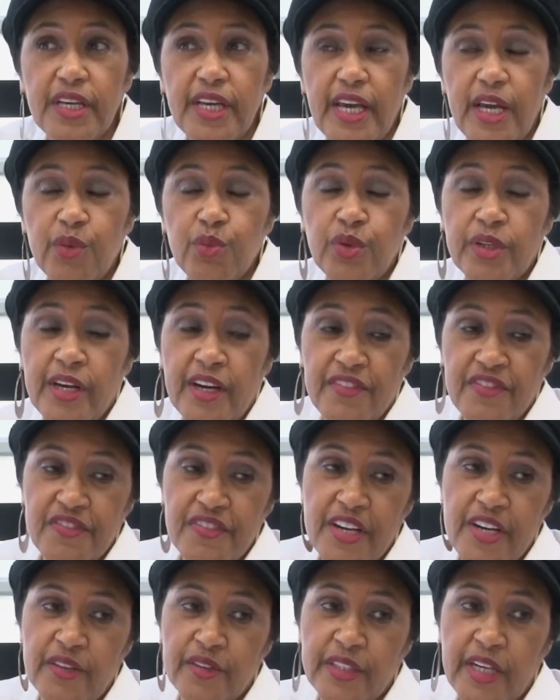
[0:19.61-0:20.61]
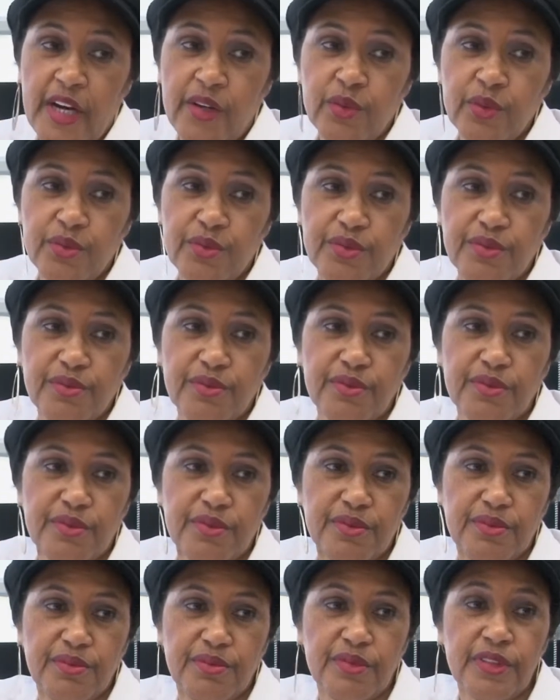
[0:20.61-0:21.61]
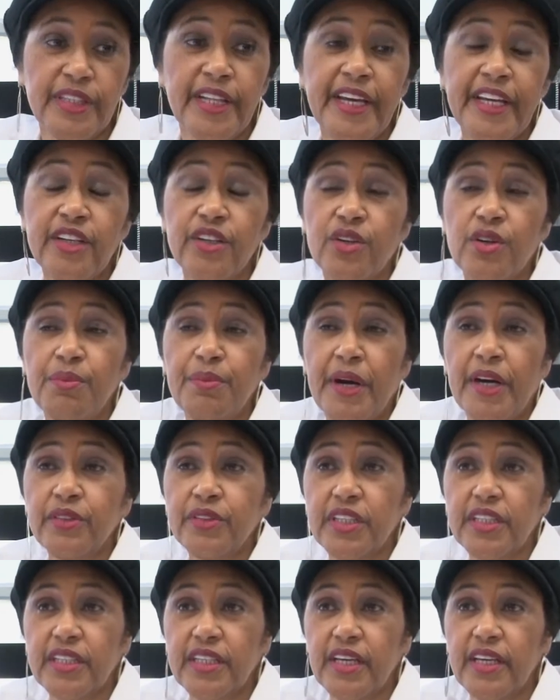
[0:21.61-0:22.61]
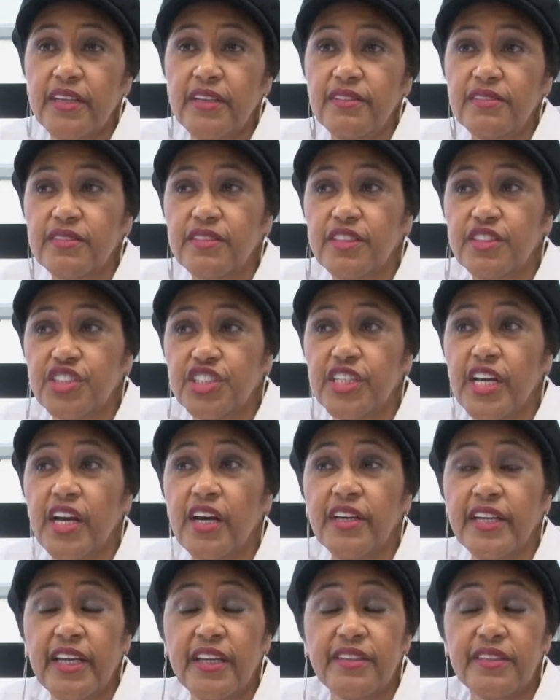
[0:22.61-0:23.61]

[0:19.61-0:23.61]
And when I found out later about the case, the child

++++++++++

Requirement: Set down each entry above exactly as it appears. Omit the pictures.

Reply:
[0:19.61-0:20.61]
[0:20.61-0:21.61]
[0:21.61-0:22.61]
[0:22.61-0:23.61]

[0:19.61-0:23.61]
And when I found out later about the case, the child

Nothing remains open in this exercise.